# Dreamcast doesn't boot, just the led is on



## DaRk_ViVi (Aug 28, 2008)

I bought a broken DreamCast some days ago (I didn't need a working one) but when i received it i thought: "Why doesn't try to repair it? Maybe i can play some DC games i was missing on the real console...".
The problem is that the DC had the resetting problem (at least what the seller told me) so it was an easy thing to fix, but when i received it this morning it doesn't even boot! 
	

	
	
		
		

		
			




When I press the POWER button the led goes on but nothing seems to work (the cd is not spinning, no sounds coming from the console, no video/audio signal to tv).
I opened it (actually i did it twice, once i just did the fix to the 6 pins for the autoreset problem, the second time i removed every part of the DC and reassembled it) and tried to check if something was broken, but everything seems ok (i used the reset fix on the 6 pins too).

Anyone got an idea on how to fix this problem?


----------



## Try2bcool (Aug 28, 2008)

Sounds like a bad power supply.


----------



## DaRk_ViVi (Aug 28, 2008)

Yeah i thought that too, but i think it's impossibile to fix, right?


----------



## Try2bcool (Aug 28, 2008)

undefined

See if anything makes sense to you here.

or this...

fuse replacement


----------



## DaRk_ViVi (Aug 28, 2008)

I found out 2 things about this DC:
1) The Scart cable probably is broken, the seller told me that he tried with the composite at a friends house and it worked up to the menu, with the scart just black screen.
2) This thing doesn't have the cooling fan! Is it possible or probably the seller just took apart the console and forgot to reinsert it? Is it possible to use a normal PC fan into the DC?


----------



## Try2bcool (Aug 31, 2008)

DaRk_ViVi said:
			
		

> I found out 2 things about this DC:
> 1) The Scart cable probably is broken, the seller told me that he tried with the composite at a friends house and it worked up to the menu, with the scart just black screen.
> 2) This thing doesn't have the cooling fan! Is it possible or probably the seller just took apart the console and forgot to reinsert it? Is it possible to use a normal PC fan into the DC?
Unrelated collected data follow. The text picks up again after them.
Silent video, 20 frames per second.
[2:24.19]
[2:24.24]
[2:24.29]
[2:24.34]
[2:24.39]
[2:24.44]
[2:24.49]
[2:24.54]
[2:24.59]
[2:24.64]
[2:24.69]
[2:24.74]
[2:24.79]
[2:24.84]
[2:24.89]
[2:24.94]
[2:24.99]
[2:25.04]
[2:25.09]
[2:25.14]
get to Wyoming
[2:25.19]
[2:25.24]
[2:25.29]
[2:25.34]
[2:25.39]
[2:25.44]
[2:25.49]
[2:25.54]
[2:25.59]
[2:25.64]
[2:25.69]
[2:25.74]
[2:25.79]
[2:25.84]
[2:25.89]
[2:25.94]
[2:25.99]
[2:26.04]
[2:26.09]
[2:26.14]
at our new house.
1) I had to look up what an Scart cable was for...must be a European thing?  Haven't seen one in use here in the states.  What would you plug it into?
2) It might take some doing to rig one up, but it apparently won't run without a fan, Here's a link to replace the fan.


----------



## Mazor (Sep 4, 2008)

You plug scart into the TV. All consoles/DVD players etc use it.


----------



## DaRk_ViVi (Oct 23, 2008)

Oh i kinda forgot this topic. :\
I think no one cares now, but i fixed that DC some days after those posts: new cooling fan and bit of fixes here and there and now that DC is fully working again, i already spent hours on it. ^^

@Try2bcool: Here in Europe all the standard things that plug to a TV use a Scart cable.


----------